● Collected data
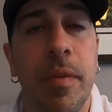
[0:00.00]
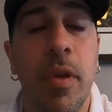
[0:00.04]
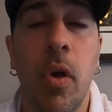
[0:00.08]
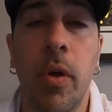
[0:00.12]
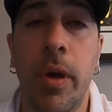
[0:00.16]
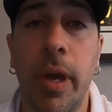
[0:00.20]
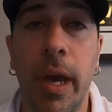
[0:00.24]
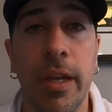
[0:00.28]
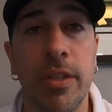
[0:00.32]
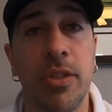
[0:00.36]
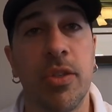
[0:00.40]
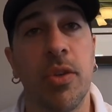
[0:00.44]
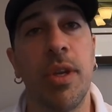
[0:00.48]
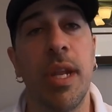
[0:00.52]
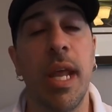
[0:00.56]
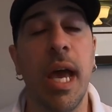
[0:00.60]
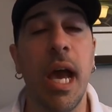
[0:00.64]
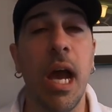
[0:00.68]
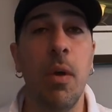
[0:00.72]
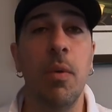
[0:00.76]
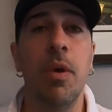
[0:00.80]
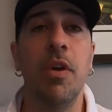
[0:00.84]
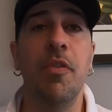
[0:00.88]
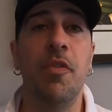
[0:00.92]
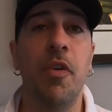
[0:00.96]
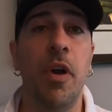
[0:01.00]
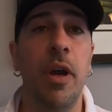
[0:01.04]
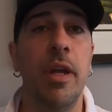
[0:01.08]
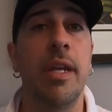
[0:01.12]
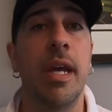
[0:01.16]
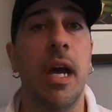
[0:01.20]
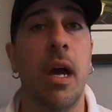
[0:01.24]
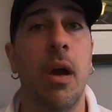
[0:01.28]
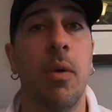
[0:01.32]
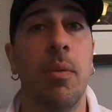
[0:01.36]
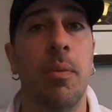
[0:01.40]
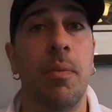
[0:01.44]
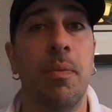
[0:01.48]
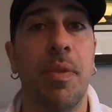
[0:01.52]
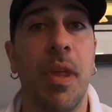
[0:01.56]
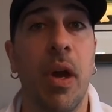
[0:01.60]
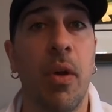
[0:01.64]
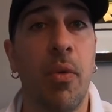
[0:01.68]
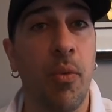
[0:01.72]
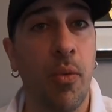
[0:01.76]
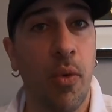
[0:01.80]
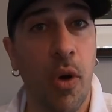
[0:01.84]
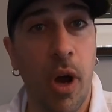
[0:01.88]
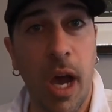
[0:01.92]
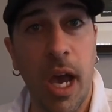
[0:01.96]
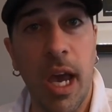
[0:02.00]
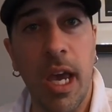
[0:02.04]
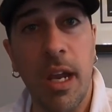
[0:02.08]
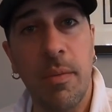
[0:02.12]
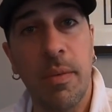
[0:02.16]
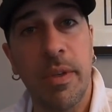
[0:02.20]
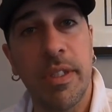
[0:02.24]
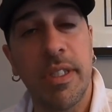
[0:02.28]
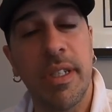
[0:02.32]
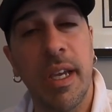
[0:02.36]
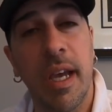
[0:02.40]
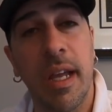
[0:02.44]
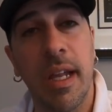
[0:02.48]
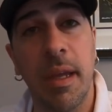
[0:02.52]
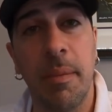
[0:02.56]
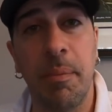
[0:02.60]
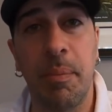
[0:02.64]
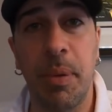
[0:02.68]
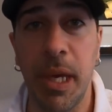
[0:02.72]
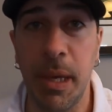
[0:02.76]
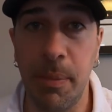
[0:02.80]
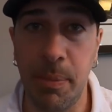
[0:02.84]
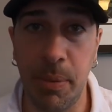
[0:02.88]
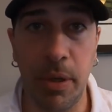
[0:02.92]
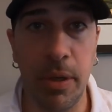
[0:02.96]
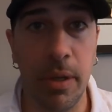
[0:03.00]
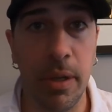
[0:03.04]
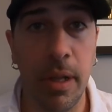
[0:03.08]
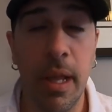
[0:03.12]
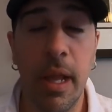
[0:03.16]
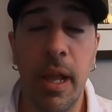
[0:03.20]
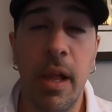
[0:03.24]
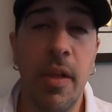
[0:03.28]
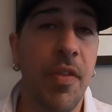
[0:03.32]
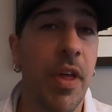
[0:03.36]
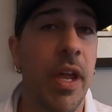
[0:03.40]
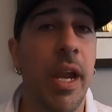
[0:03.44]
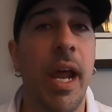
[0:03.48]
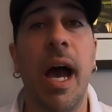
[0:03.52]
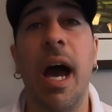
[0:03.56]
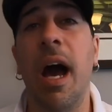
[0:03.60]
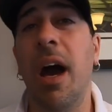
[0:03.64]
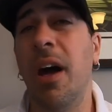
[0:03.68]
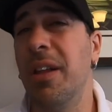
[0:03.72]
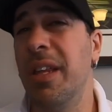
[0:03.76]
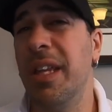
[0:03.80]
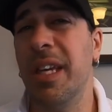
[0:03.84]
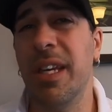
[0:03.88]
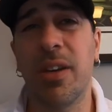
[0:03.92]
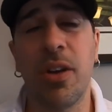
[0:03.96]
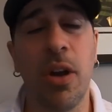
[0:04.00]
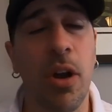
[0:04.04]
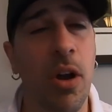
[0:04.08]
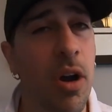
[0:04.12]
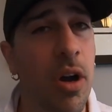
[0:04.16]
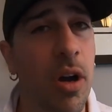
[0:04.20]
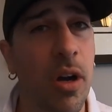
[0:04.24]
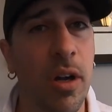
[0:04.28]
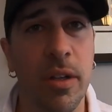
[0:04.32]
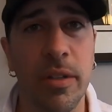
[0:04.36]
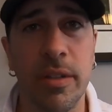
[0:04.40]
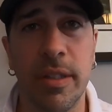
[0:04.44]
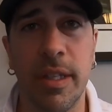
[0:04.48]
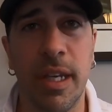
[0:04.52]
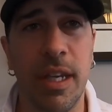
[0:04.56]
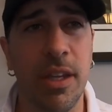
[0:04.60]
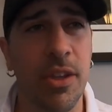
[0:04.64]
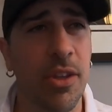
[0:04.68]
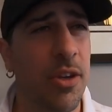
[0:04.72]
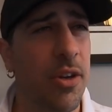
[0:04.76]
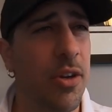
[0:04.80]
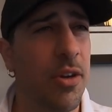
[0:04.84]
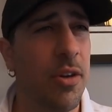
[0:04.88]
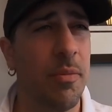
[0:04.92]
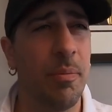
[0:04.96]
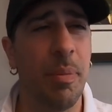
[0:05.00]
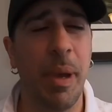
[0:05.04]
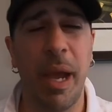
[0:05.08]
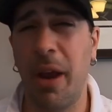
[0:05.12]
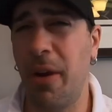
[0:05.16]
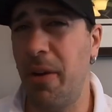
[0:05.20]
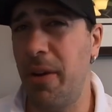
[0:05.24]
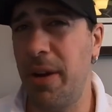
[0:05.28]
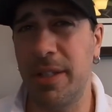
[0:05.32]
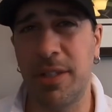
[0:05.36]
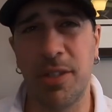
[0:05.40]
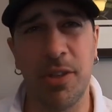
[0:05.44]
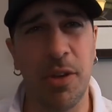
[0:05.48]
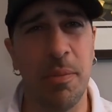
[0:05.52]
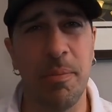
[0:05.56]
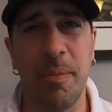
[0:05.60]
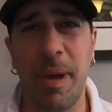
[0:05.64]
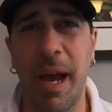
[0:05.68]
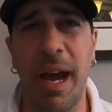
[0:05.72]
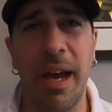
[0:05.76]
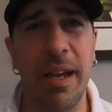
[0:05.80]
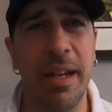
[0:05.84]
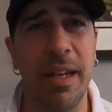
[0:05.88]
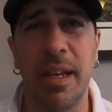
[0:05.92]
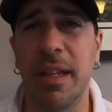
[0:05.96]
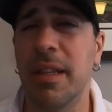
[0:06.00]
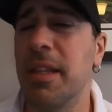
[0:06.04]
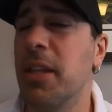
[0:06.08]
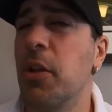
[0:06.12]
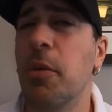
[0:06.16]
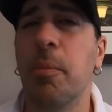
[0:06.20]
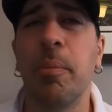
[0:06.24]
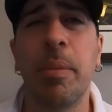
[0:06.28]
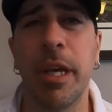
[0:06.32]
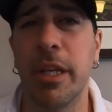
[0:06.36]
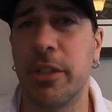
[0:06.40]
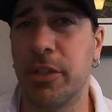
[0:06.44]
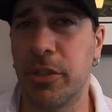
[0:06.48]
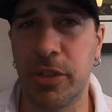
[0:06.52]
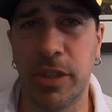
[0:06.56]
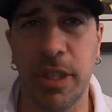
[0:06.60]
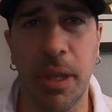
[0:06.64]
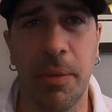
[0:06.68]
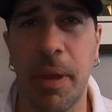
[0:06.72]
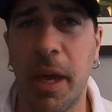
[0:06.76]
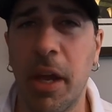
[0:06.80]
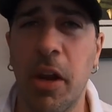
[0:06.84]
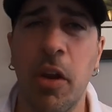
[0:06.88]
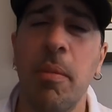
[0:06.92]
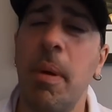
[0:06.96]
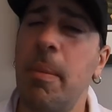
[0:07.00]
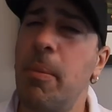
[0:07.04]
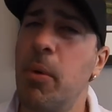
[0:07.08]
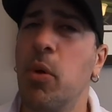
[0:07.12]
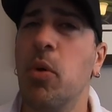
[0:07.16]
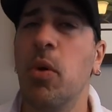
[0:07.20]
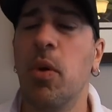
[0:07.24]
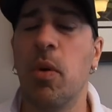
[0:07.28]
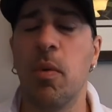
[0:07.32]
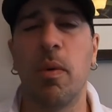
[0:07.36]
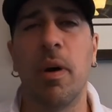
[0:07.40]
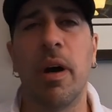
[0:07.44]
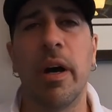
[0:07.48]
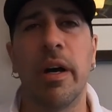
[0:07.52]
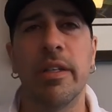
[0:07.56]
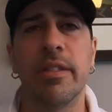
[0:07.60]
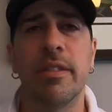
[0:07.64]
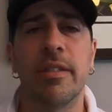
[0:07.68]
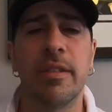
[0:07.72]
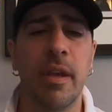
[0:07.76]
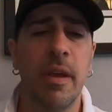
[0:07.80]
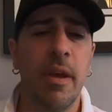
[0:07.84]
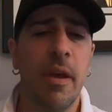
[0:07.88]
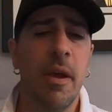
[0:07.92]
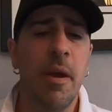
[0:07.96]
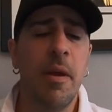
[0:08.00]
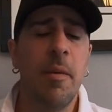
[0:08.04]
Okay, so now we find out that Ryan was telling people that Ali called either Paris or Maddie a little bitch or something. I don't remember who it was.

● WHAT THE EXERCISE ASKS
Please repeat all of the entries above word for word, but drop any pictures.

● YOUR RESPONSE
[0:00.00]
[0:00.04]
[0:00.08]
[0:00.12]
[0:00.16]
[0:00.20]
[0:00.24]
[0:00.28]
[0:00.32]
[0:00.36]
[0:00.40]
[0:00.44]
[0:00.48]
[0:00.52]
[0:00.56]
[0:00.60]
[0:00.64]
[0:00.68]
[0:00.72]
[0:00.76]
[0:00.80]
[0:00.84]
[0:00.88]
[0:00.92]
[0:00.96]
[0:01.00]
[0:01.04]
[0:01.08]
[0:01.12]
[0:01.16]
[0:01.20]
[0:01.24]
[0:01.28]
[0:01.32]
[0:01.36]
[0:01.40]
[0:01.44]
[0:01.48]
[0:01.52]
[0:01.56]
[0:01.60]
[0:01.64]
[0:01.68]
[0:01.72]
[0:01.76]
[0:01.80]
[0:01.84]
[0:01.88]
[0:01.92]
[0:01.96]
[0:02.00]
[0:02.04]
[0:02.08]
[0:02.12]
[0:02.16]
[0:02.20]
[0:02.24]
[0:02.28]
[0:02.32]
[0:02.36]
[0:02.40]
[0:02.44]
[0:02.48]
[0:02.52]
[0:02.56]
[0:02.60]
[0:02.64]
[0:02.68]
[0:02.72]
[0:02.76]
[0:02.80]
[0:02.84]
[0:02.88]
[0:02.92]
[0:02.96]
[0:03.00]
[0:03.04]
[0:03.08]
[0:03.12]
[0:03.16]
[0:03.20]
[0:03.24]
[0:03.28]
[0:03.32]
[0:03.36]
[0:03.40]
[0:03.44]
[0:03.48]
[0:03.52]
[0:03.56]
[0:03.60]
[0:03.64]
[0:03.68]
[0:03.72]
[0:03.76]
[0:03.80]
[0:03.84]
[0:03.88]
[0:03.92]
[0:03.96]
[0:04.00]
[0:04.04]
[0:04.08]
[0:04.12]
[0:04.16]
[0:04.20]
[0:04.24]
[0:04.28]
[0:04.32]
[0:04.36]
[0:04.40]
[0:04.44]
[0:04.48]
[0:04.52]
[0:04.56]
[0:04.60]
[0:04.64]
[0:04.68]
[0:04.72]
[0:04.76]
[0:04.80]
[0:04.84]
[0:04.88]
[0:04.92]
[0:04.96]
[0:05.00]
[0:05.04]
[0:05.08]
[0:05.12]
[0:05.16]
[0:05.20]
[0:05.24]
[0:05.28]
[0:05.32]
[0:05.36]
[0:05.40]
[0:05.44]
[0:05.48]
[0:05.52]
[0:05.56]
[0:05.60]
[0:05.64]
[0:05.68]
[0:05.72]
[0:05.76]
[0:05.80]
[0:05.84]
[0:05.88]
[0:05.92]
[0:05.96]
[0:06.00]
[0:06.04]
[0:06.08]
[0:06.12]
[0:06.16]
[0:06.20]
[0:06.24]
[0:06.28]
[0:06.32]
[0:06.36]
[0:06.40]
[0:06.44]
[0:06.48]
[0:06.52]
[0:06.56]
[0:06.60]
[0:06.64]
[0:06.68]
[0:06.72]
[0:06.76]
[0:06.80]
[0:06.84]
[0:06.88]
[0:06.92]
[0:06.96]
[0:07.00]
[0:07.04]
[0:07.08]
[0:07.12]
[0:07.16]
[0:07.20]
[0:07.24]
[0:07.28]
[0:07.32]
[0:07.36]
[0:07.40]
[0:07.44]
[0:07.48]
[0:07.52]
[0:07.56]
[0:07.60]
[0:07.64]
[0:07.68]
[0:07.72]
[0:07.76]
[0:07.80]
[0:07.84]
[0:07.88]
[0:07.92]
[0:07.96]
[0:08.00]
[0:08.04]
Okay, so now we find out that Ryan was telling people that Ali called either Paris or Maddie a little bitch or something. I don't remember who it was.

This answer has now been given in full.